PROBLEM TO WORK ON
Verbatim output of the lines below is required, with the images omitted.
------------
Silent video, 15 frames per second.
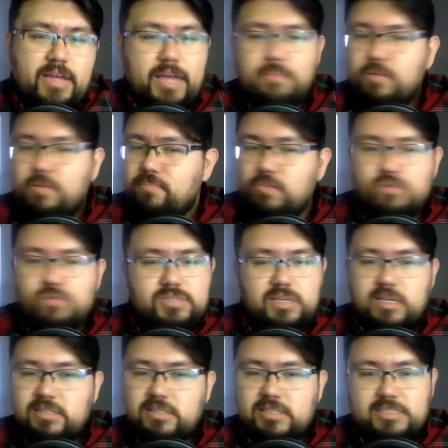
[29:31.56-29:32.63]
music
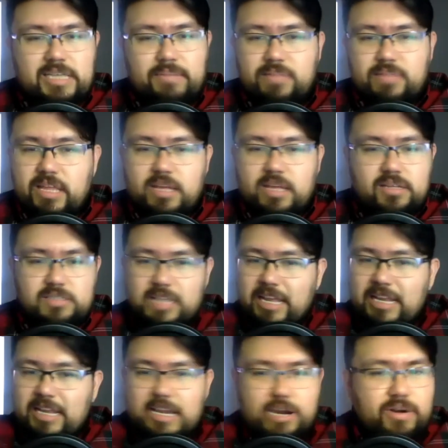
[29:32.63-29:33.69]
it's the same thing it's like
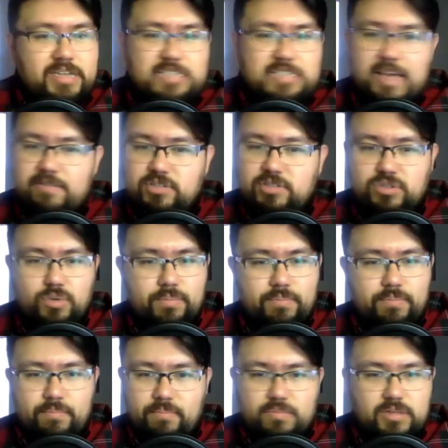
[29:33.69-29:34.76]
lyrics have some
------------
SOLUTION TO THIS TASK
Silent video, 15 frames per second.
[29:31.56-29:32.63]
music
[29:32.63-29:33.69]
it's the same thing it's like
[29:33.69-29:34.76]
lyrics have some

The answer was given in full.